# PROBLEM DESCRIPTION
Return each line of the data below verbatim; pictures are to be left out.

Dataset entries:
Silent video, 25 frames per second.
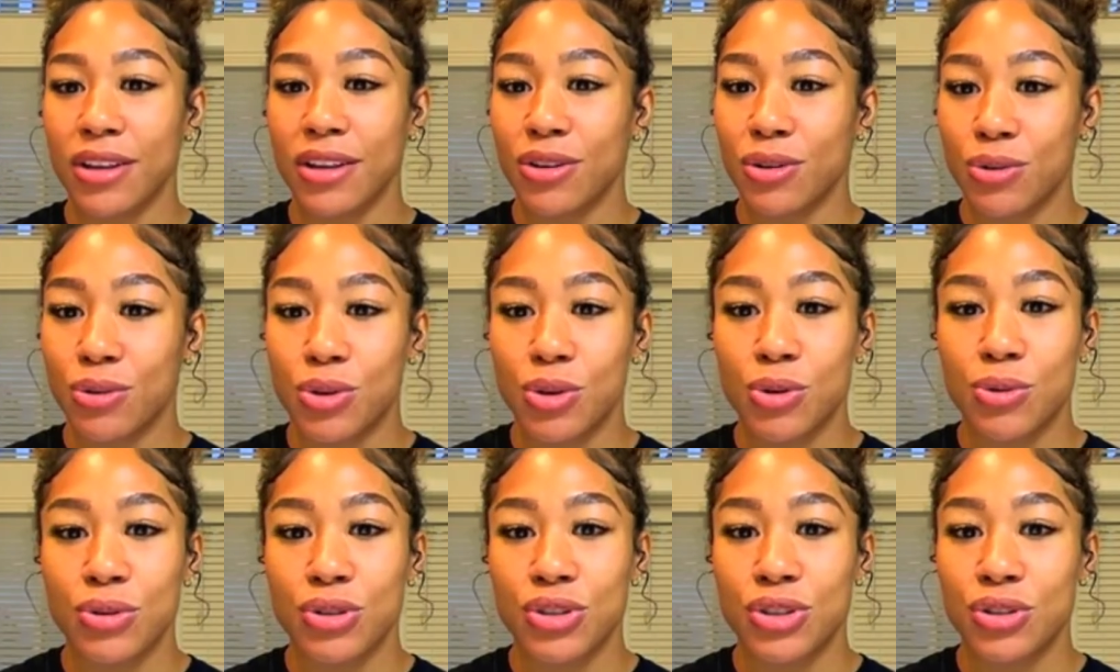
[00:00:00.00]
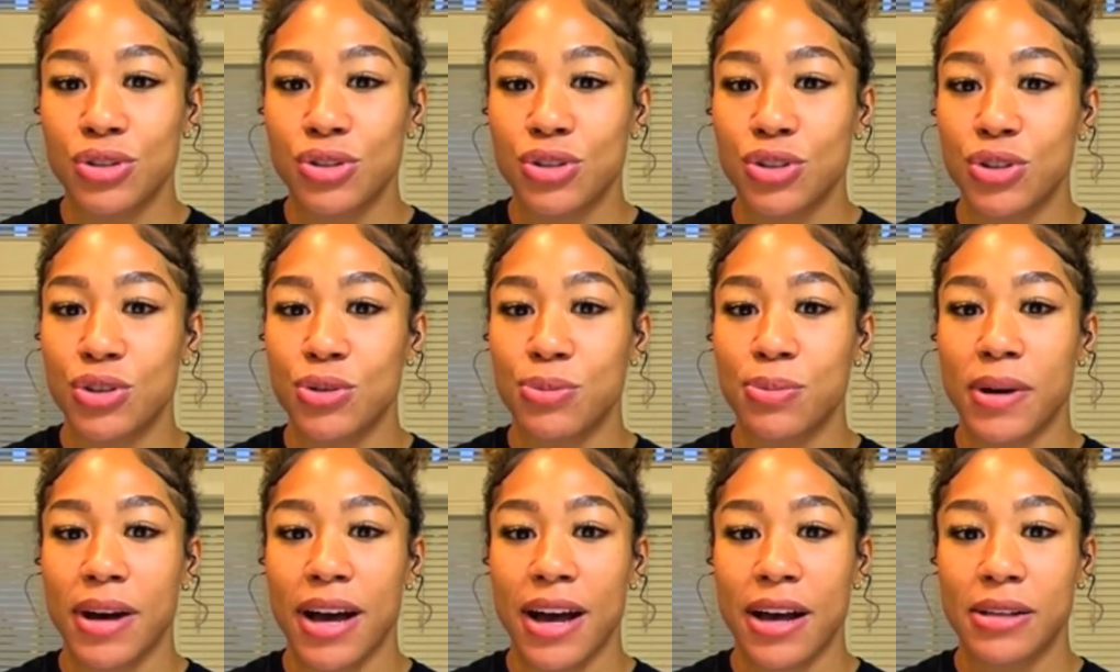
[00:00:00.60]
you do what you do,
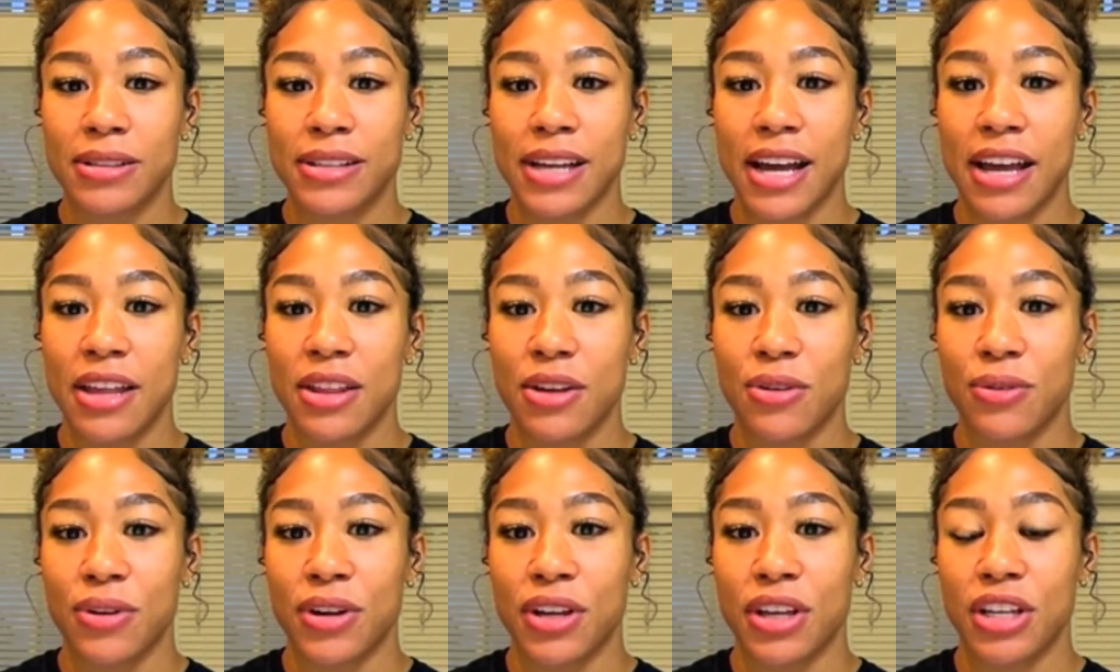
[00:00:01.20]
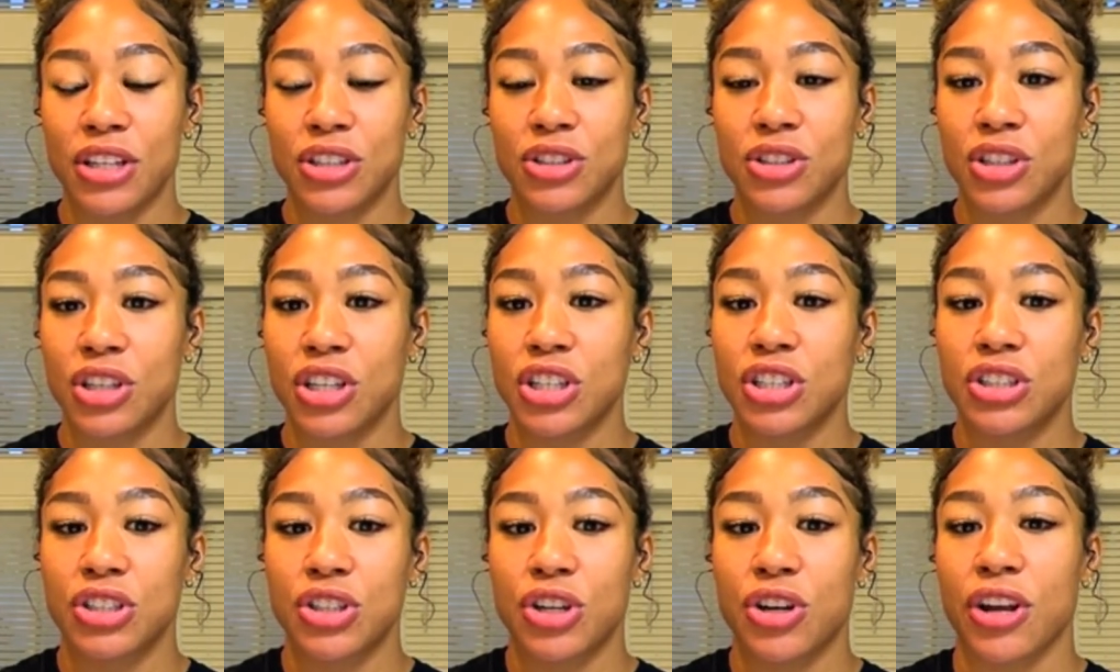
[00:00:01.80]
but outside the ring
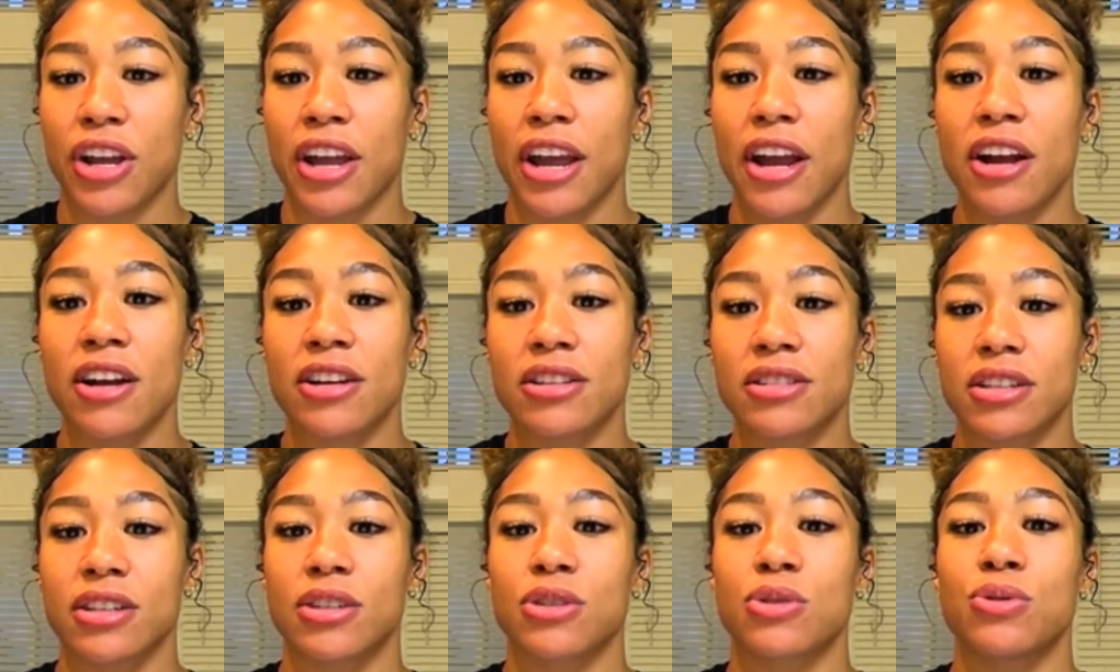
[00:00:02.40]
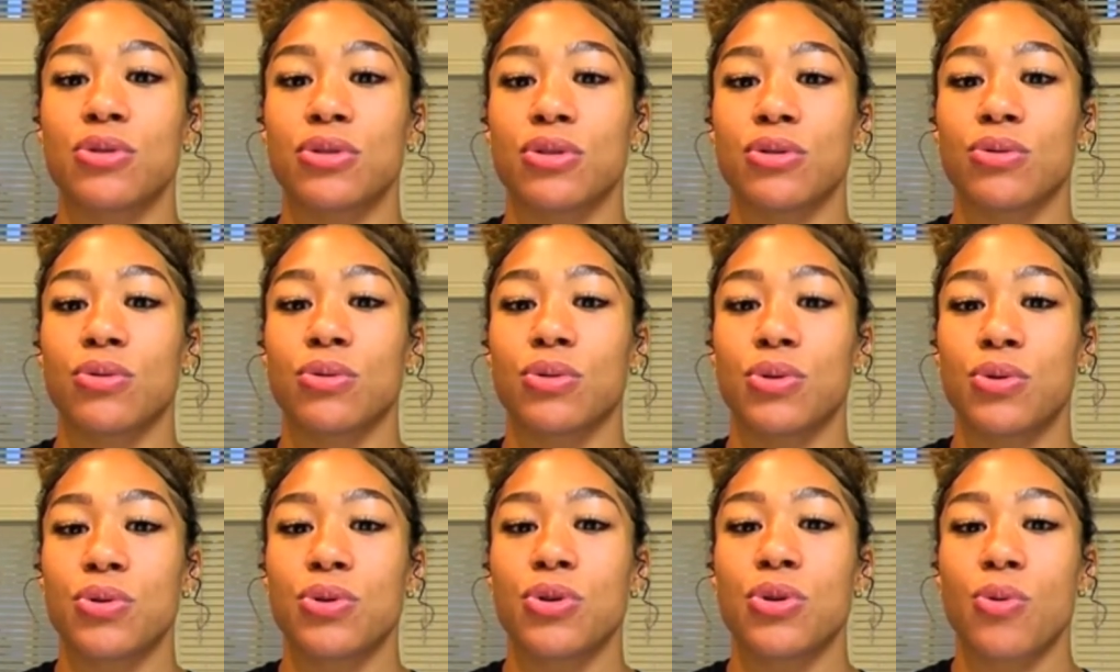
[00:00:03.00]
is your character,
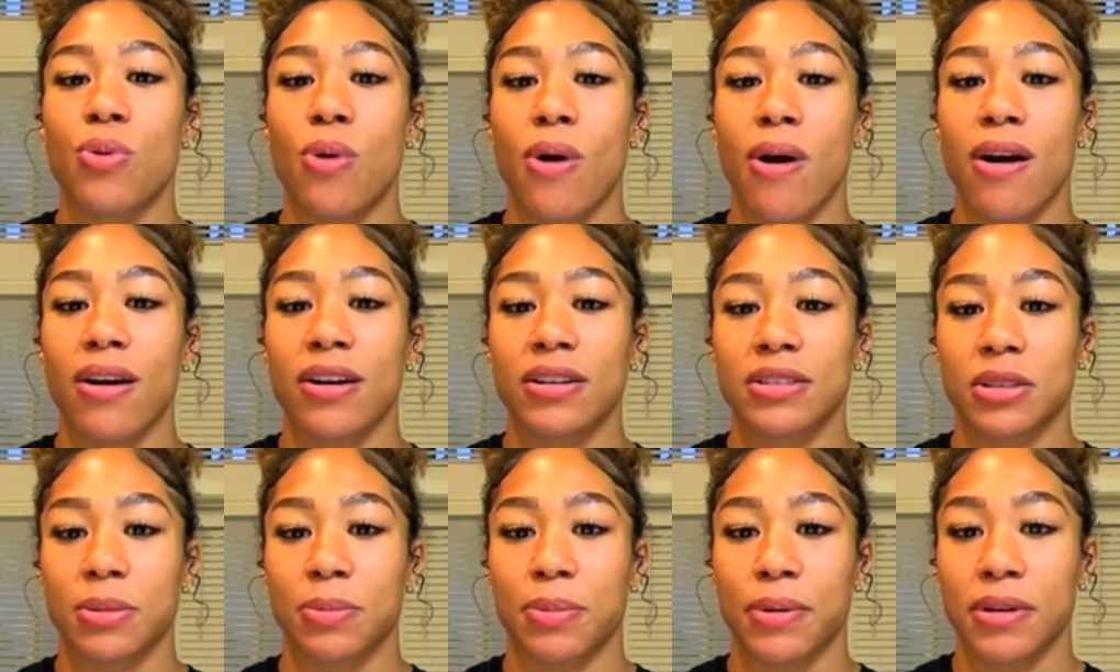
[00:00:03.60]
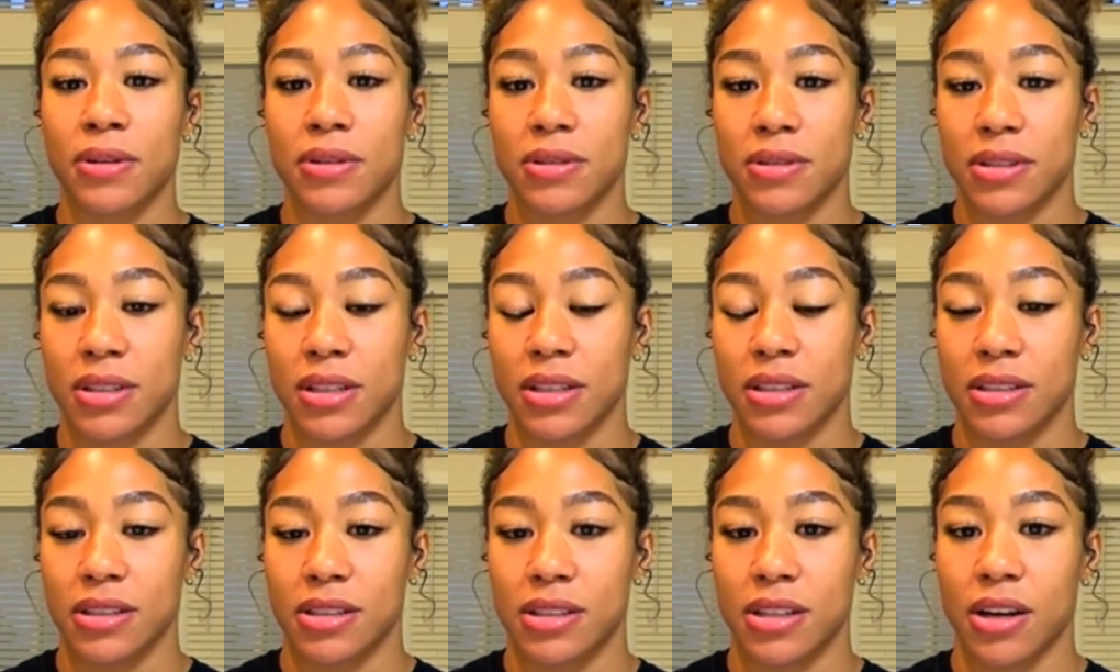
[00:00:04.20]
who you are as a
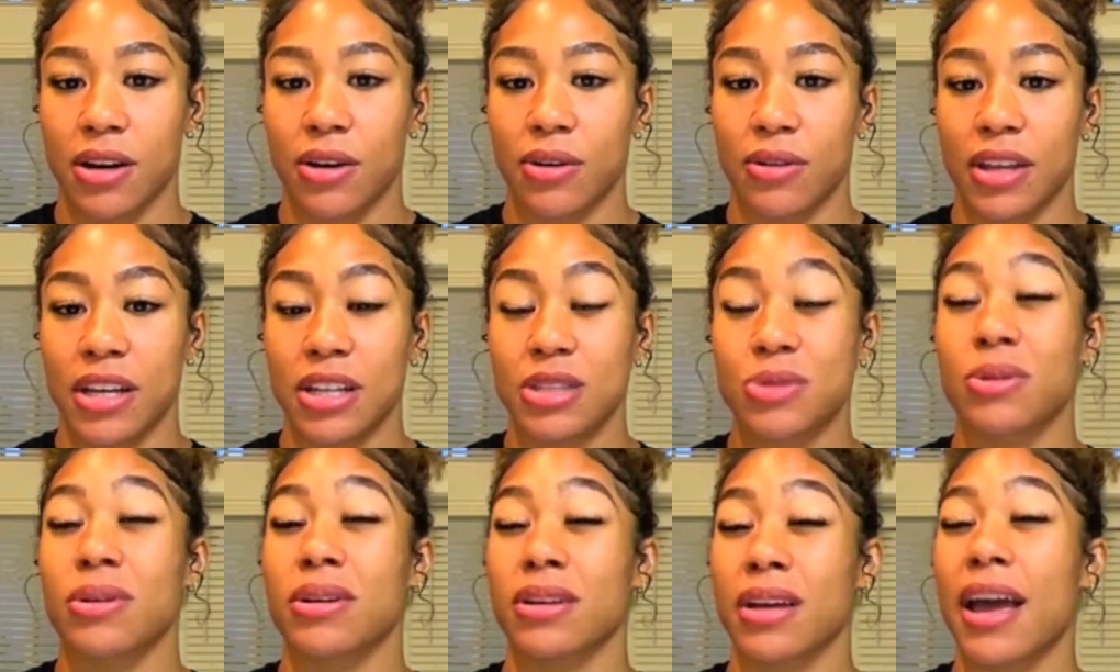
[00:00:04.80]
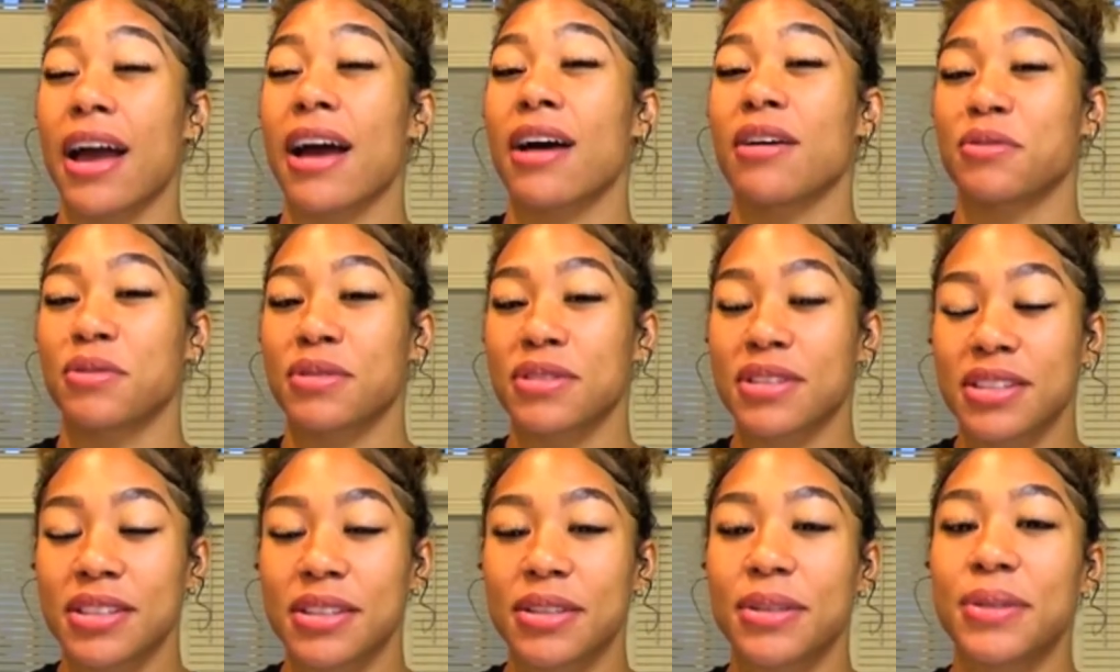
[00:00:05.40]
person. So that's what counts.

# ANSWER SPACE
Silent video, 25 frames per second.
[00:00:00.00]
[00:00:00.60]
you do what you do,
[00:00:01.20]
[00:00:01.80]
but outside the ring
[00:00:02.40]
[00:00:03.00]
is your character,
[00:00:03.60]
[00:00:04.20]
who you are as a
[00:00:04.80]
[00:00:05.40]
person. So that's what counts.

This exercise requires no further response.